= Task details =
Go through the records and give each one again exactly, omitting the images.

(Saved entries)
• • • • • • •
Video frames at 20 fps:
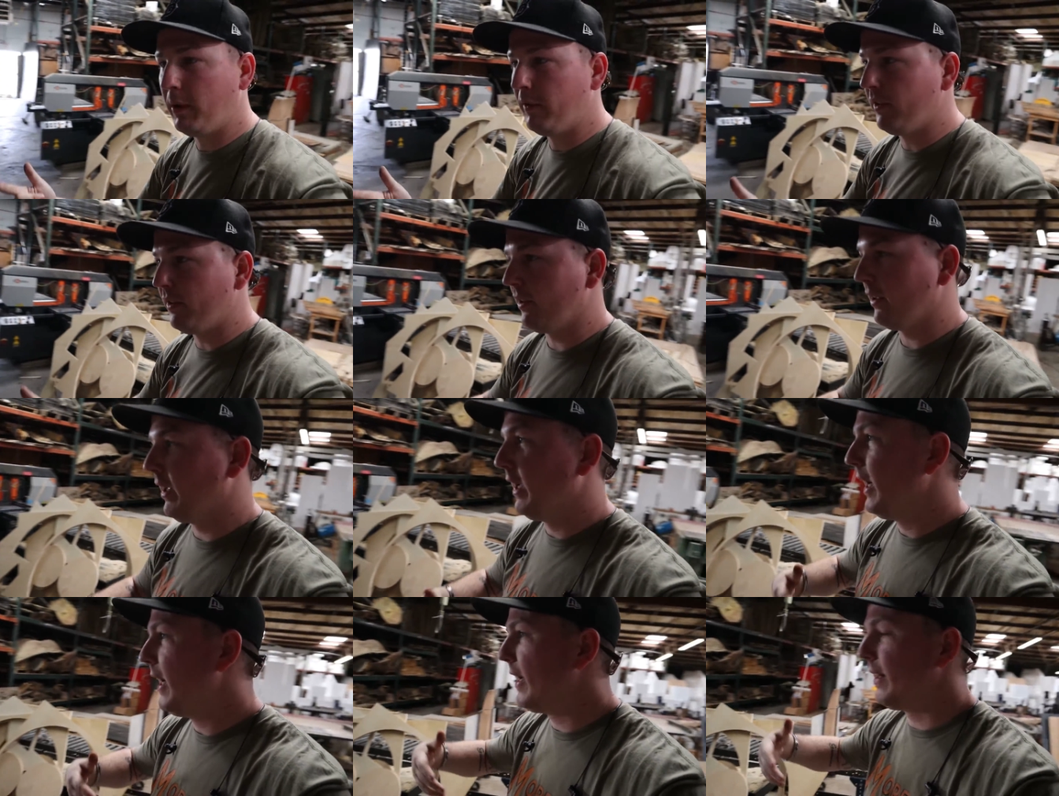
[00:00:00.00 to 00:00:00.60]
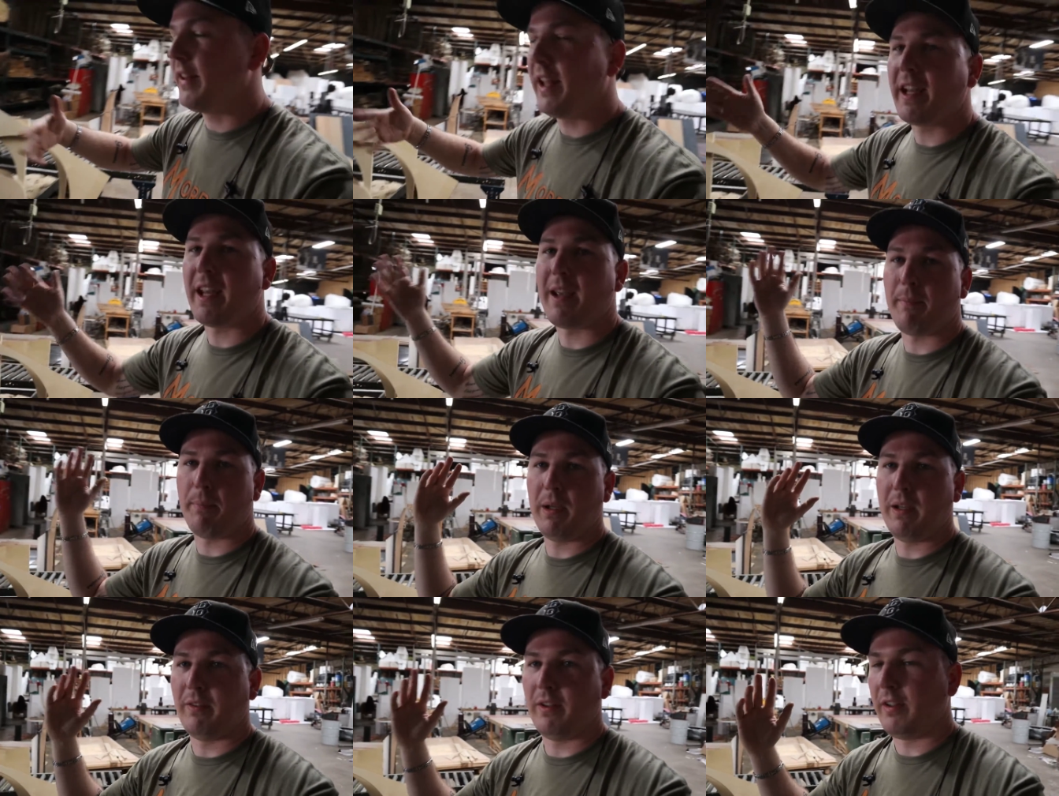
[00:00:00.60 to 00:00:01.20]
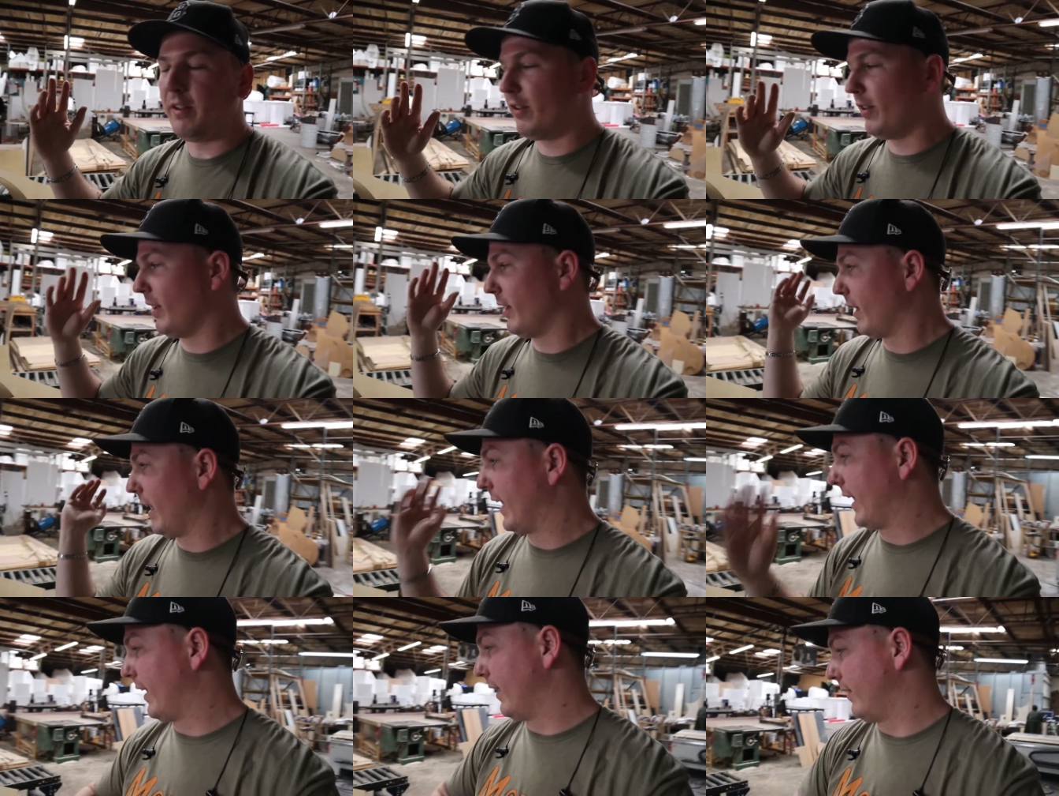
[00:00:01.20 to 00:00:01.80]
PVC they get PVC
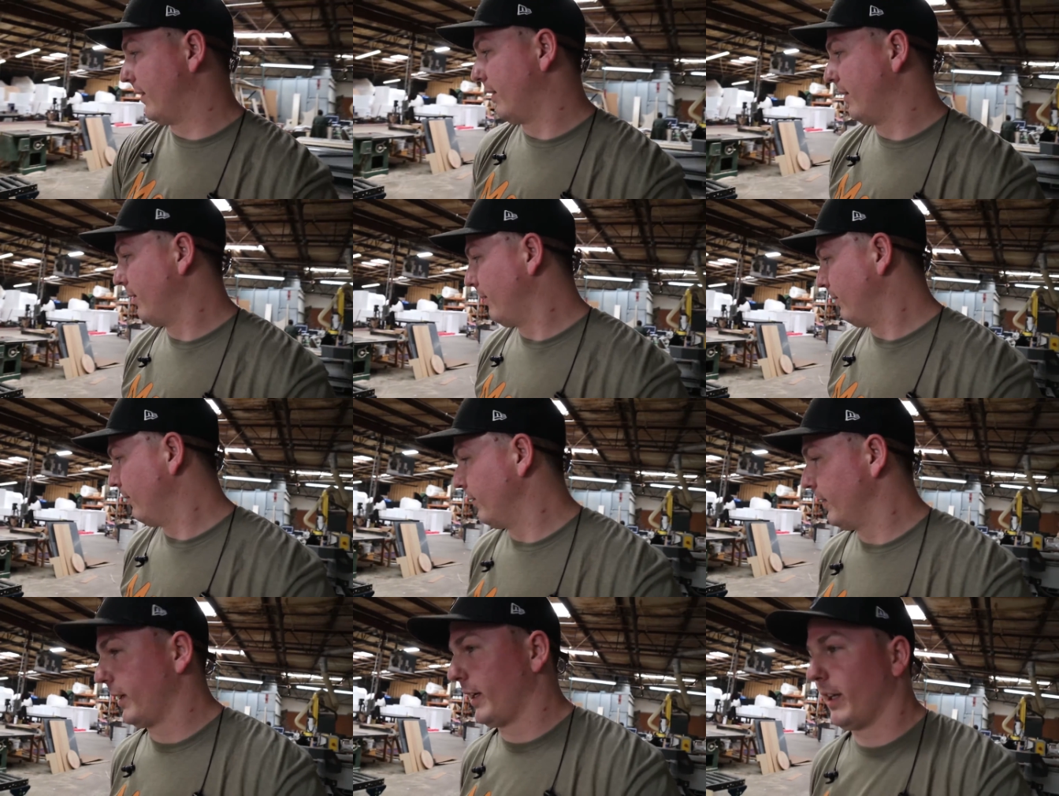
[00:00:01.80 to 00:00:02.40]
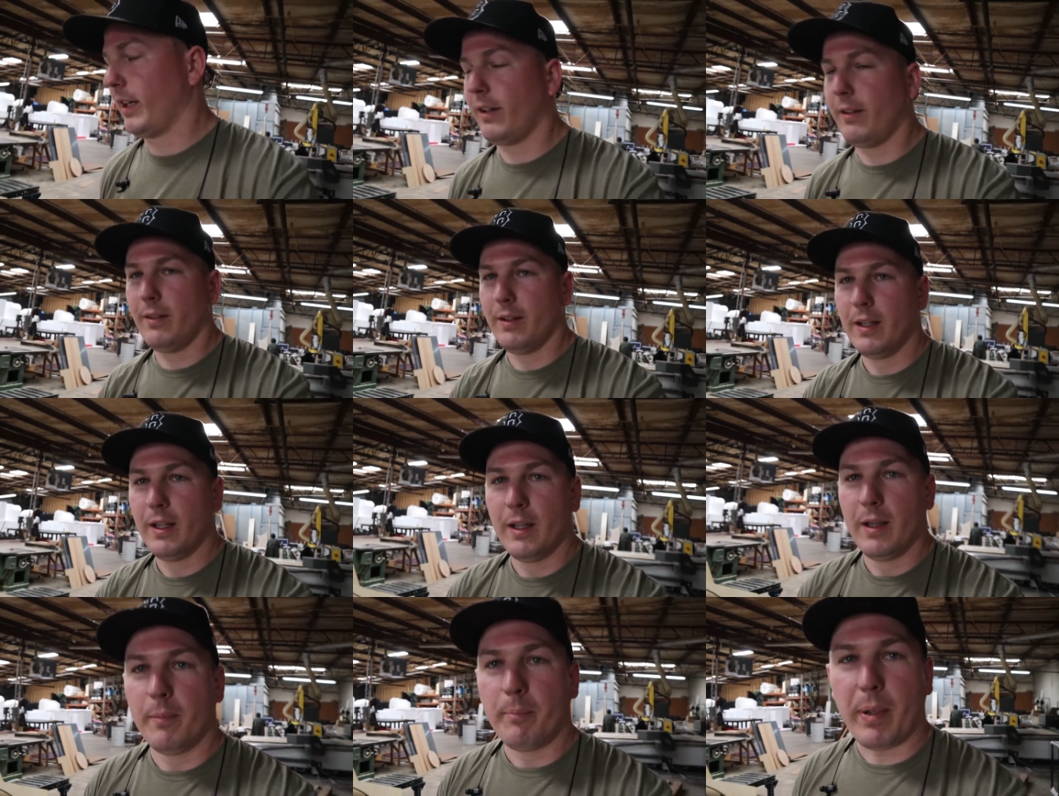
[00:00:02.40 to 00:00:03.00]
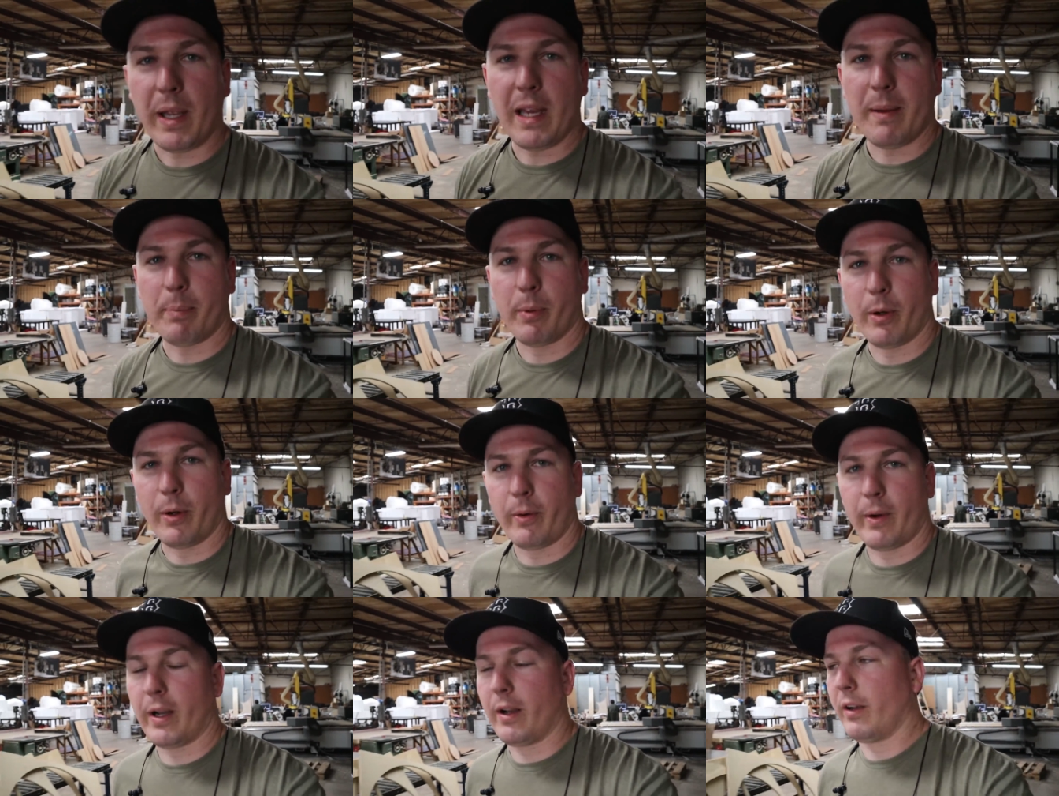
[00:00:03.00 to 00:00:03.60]
like it's
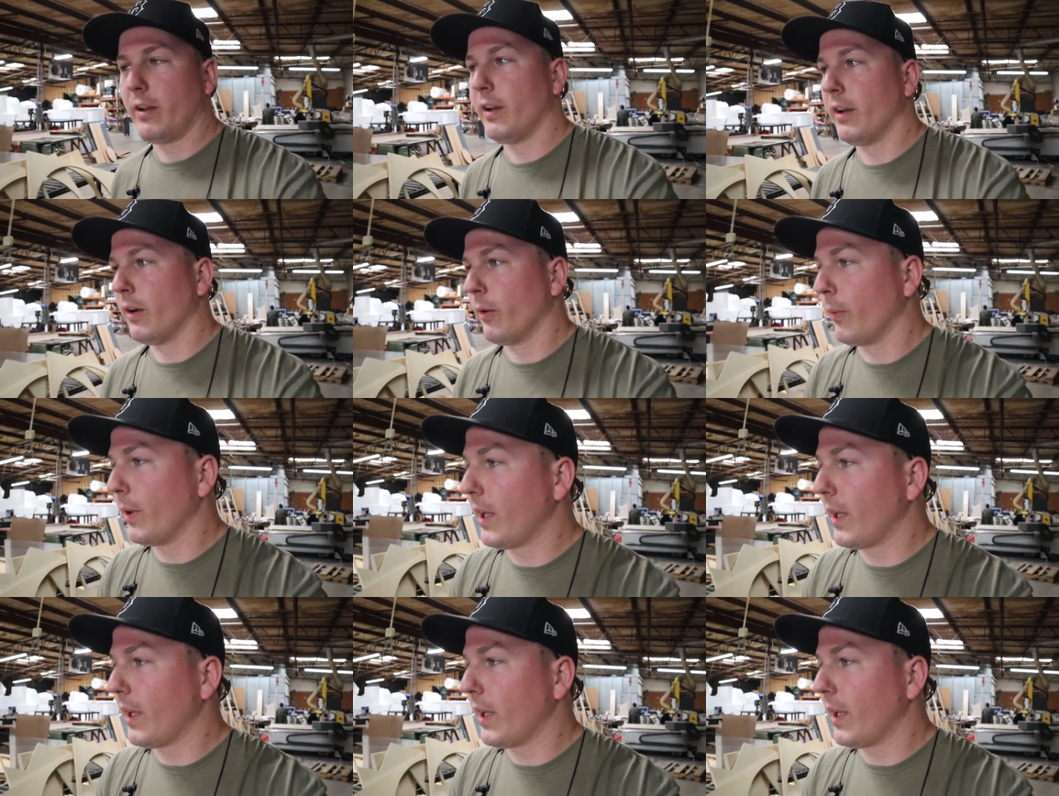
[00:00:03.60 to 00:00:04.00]
paper around here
• • • • • • •
= Reply to the exercise =
Video frames at 20 fps:
[00:00:00.00 to 00:00:00.60]
[00:00:00.60 to 00:00:01.20]
[00:00:01.20 to 00:00:01.80]
PVC they get PVC
[00:00:01.80 to 00:00:02.40]
[00:00:02.40 to 00:00:03.00]
[00:00:03.00 to 00:00:03.60]
like it's
[00:00:03.60 to 00:00:04.00]
paper around here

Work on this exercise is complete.